__What the task asks__
All of the entries should be restated word for word, but without their pictures.

__Stored items__

Start of Block

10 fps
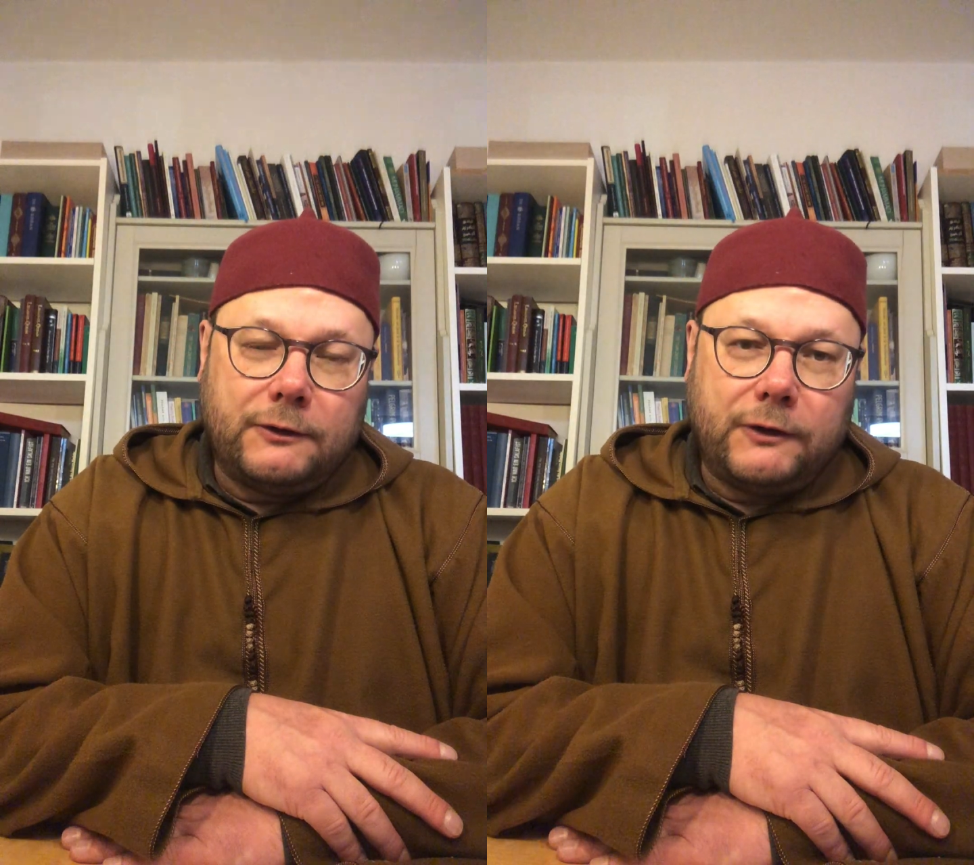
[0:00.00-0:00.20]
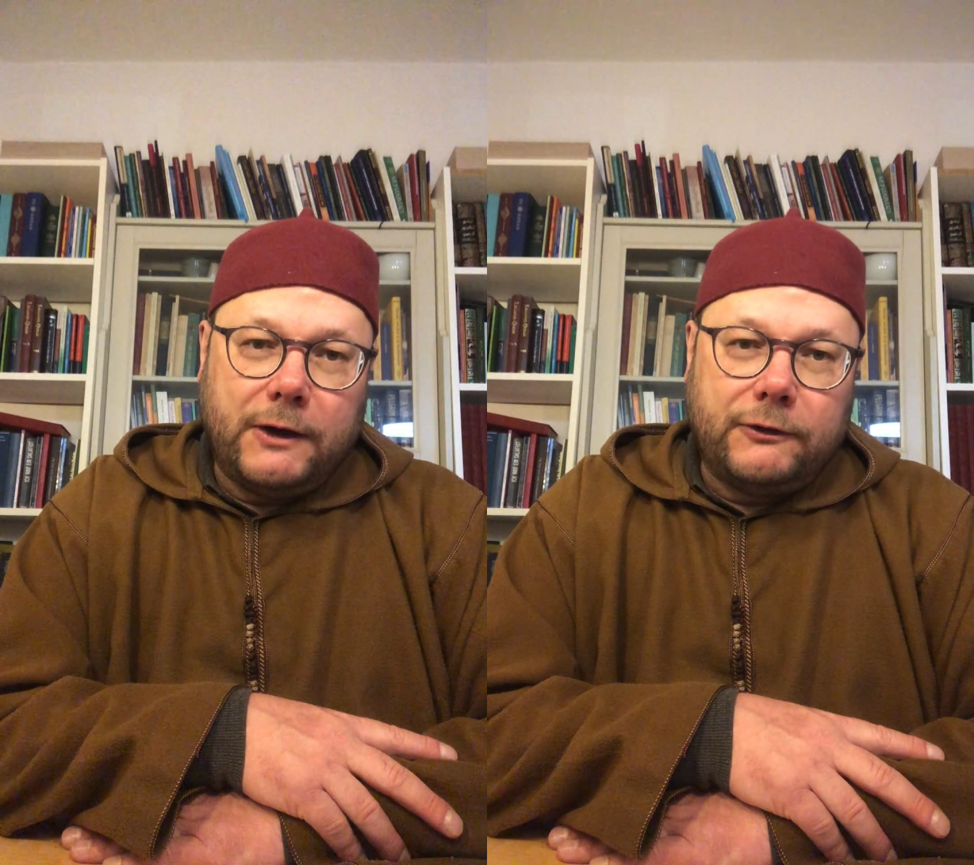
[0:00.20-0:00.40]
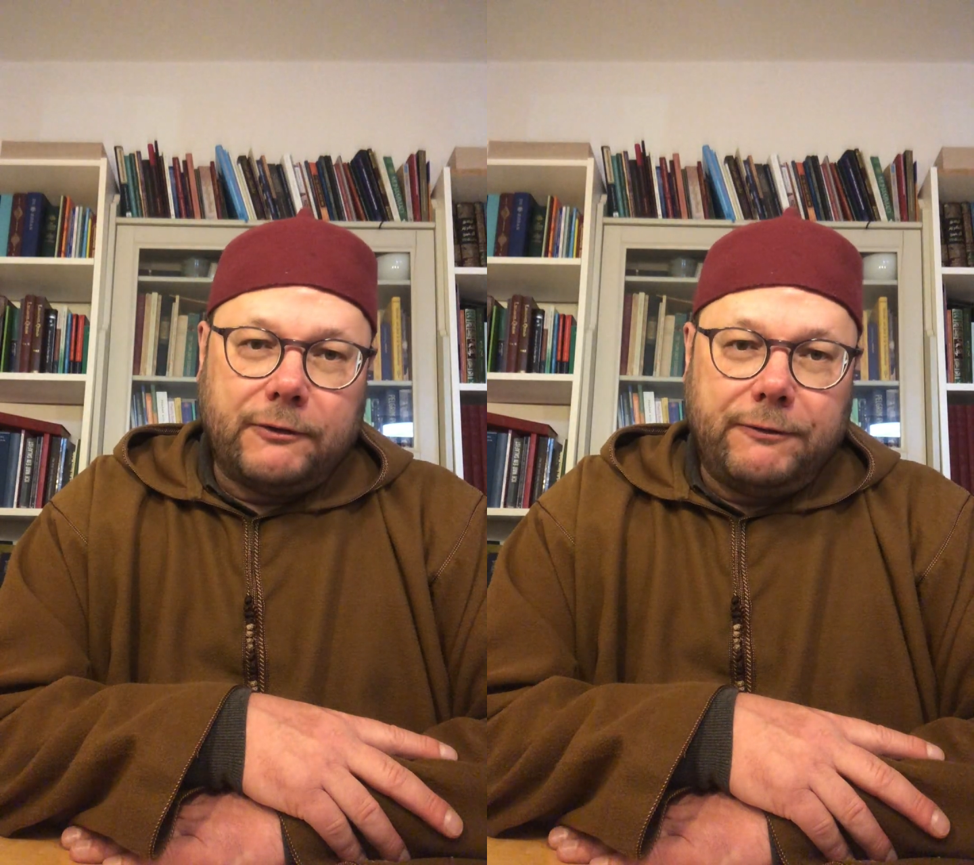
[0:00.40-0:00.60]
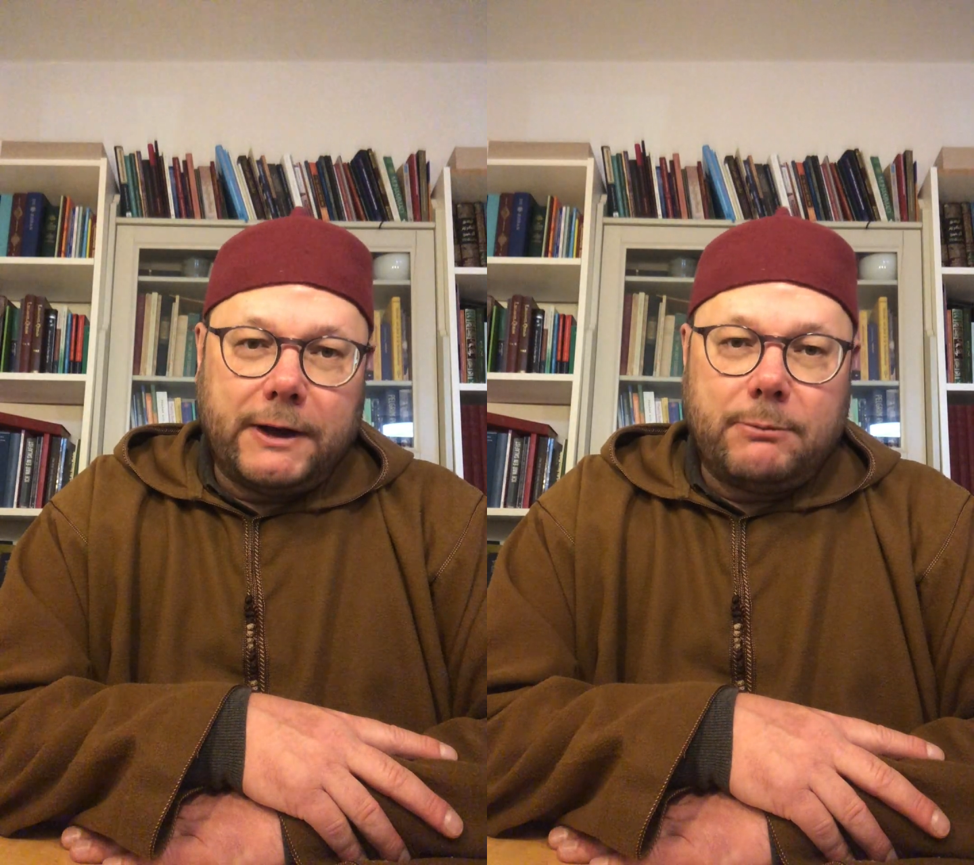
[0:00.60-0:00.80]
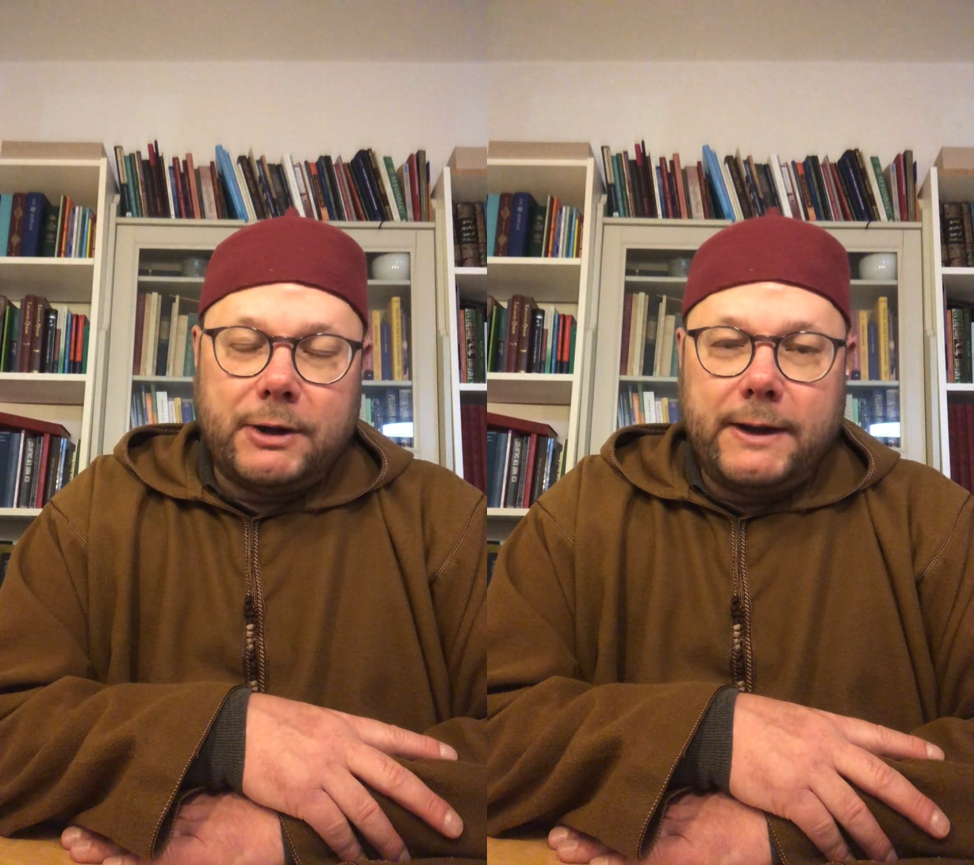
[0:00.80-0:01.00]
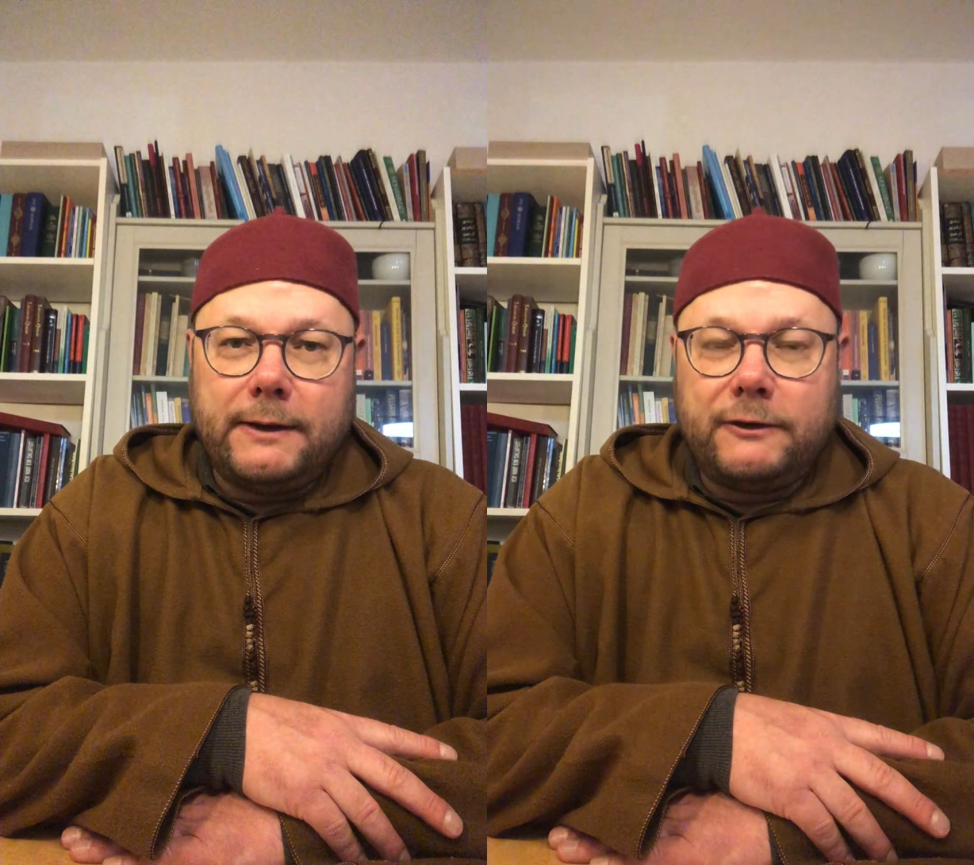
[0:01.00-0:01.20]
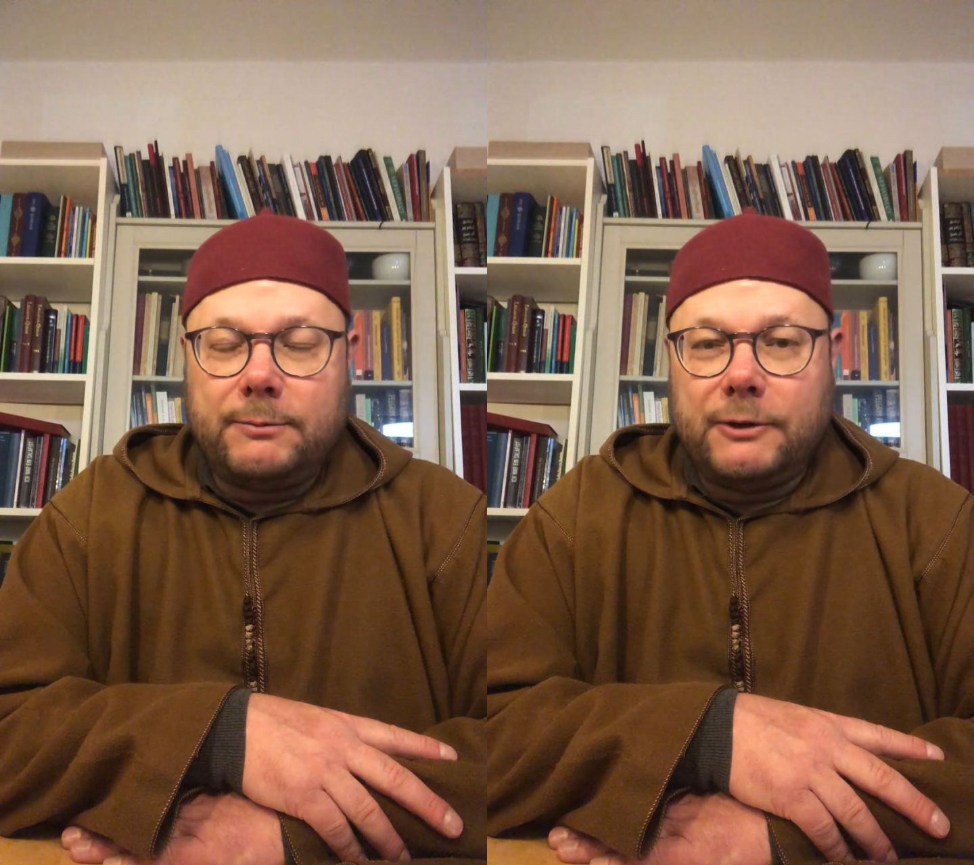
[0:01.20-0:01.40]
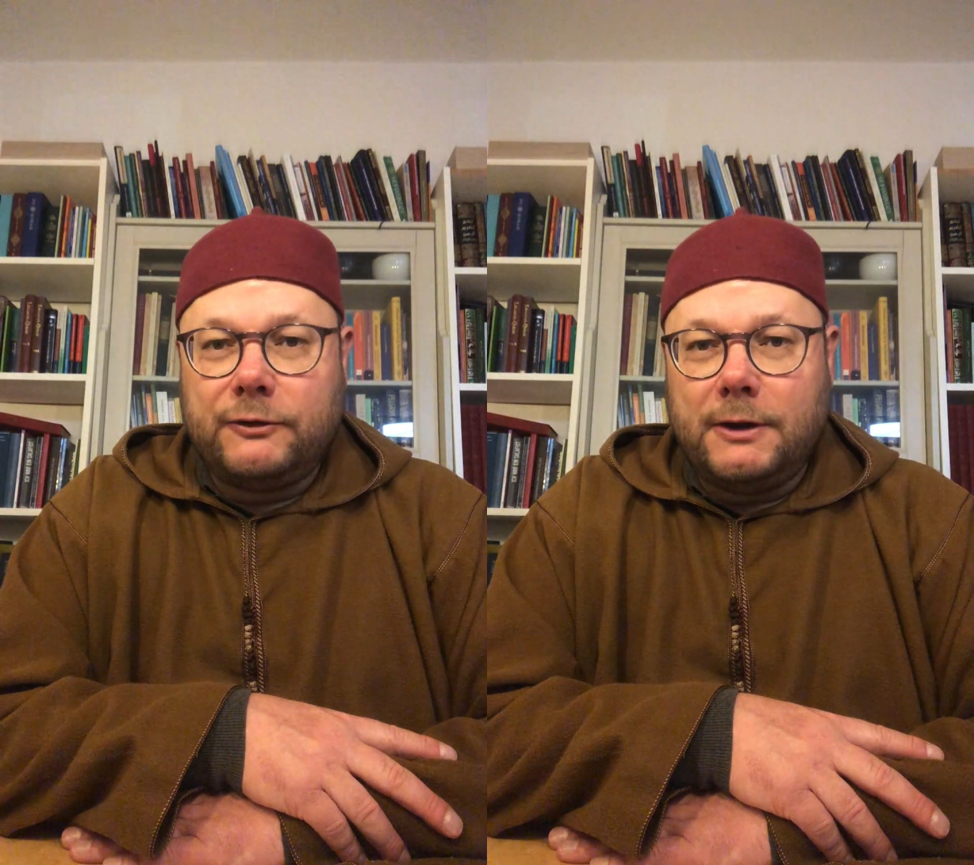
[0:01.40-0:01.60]
science of fiqh, but then
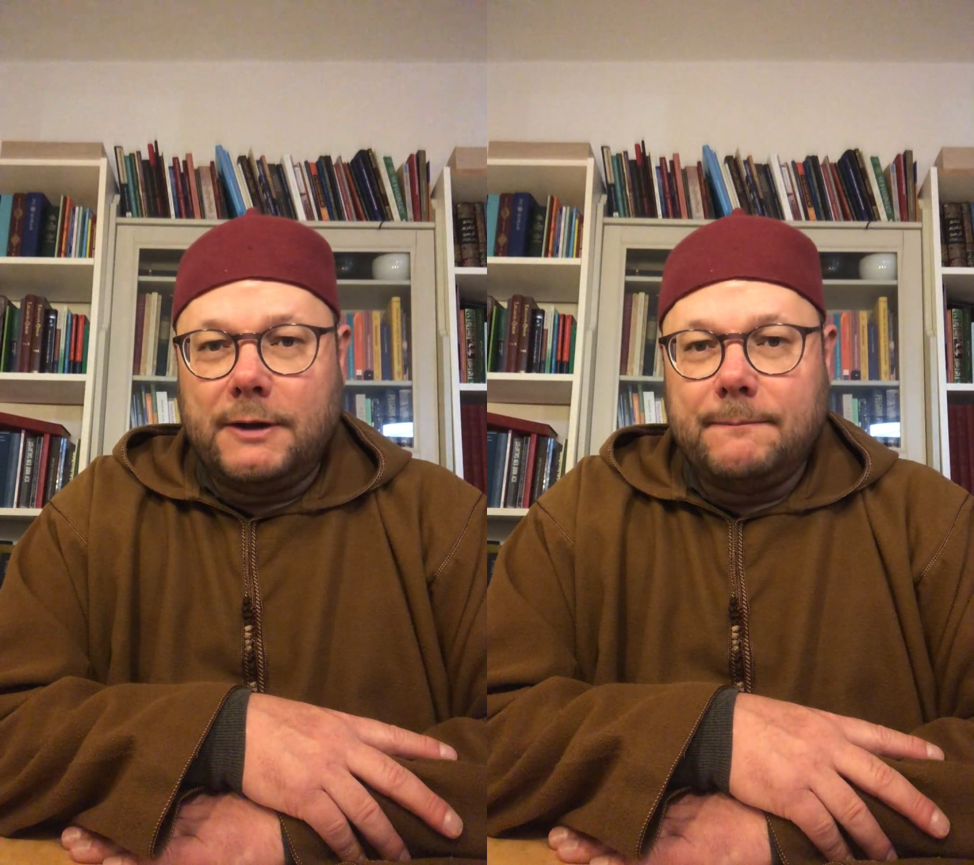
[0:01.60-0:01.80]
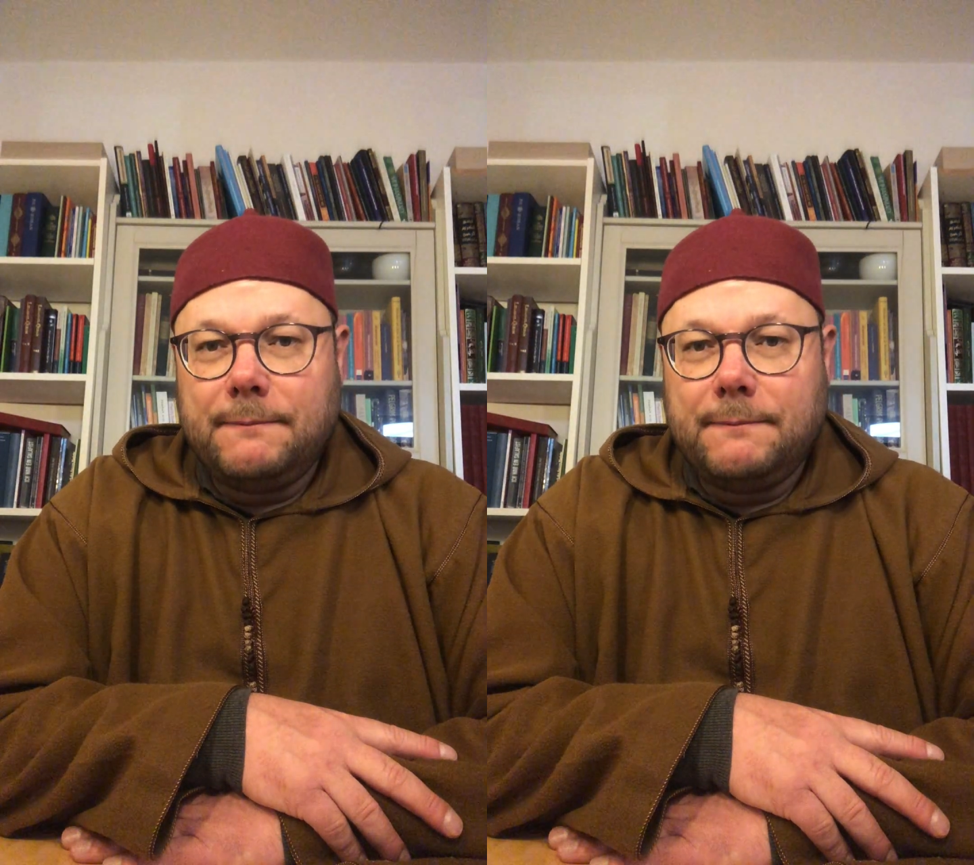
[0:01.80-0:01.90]
especially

End of Block

__Solution for this exercise__
10 fps
[0:00.00-0:00.20]
[0:00.20-0:00.40]
[0:00.40-0:00.60]
[0:00.60-0:00.80]
[0:00.80-0:01.00]
[0:01.00-0:01.20]
[0:01.20-0:01.40]
[0:01.40-0:01.60]
science of fiqh, but then
[0:01.60-0:01.80]
[0:01.80-0:01.90]
especially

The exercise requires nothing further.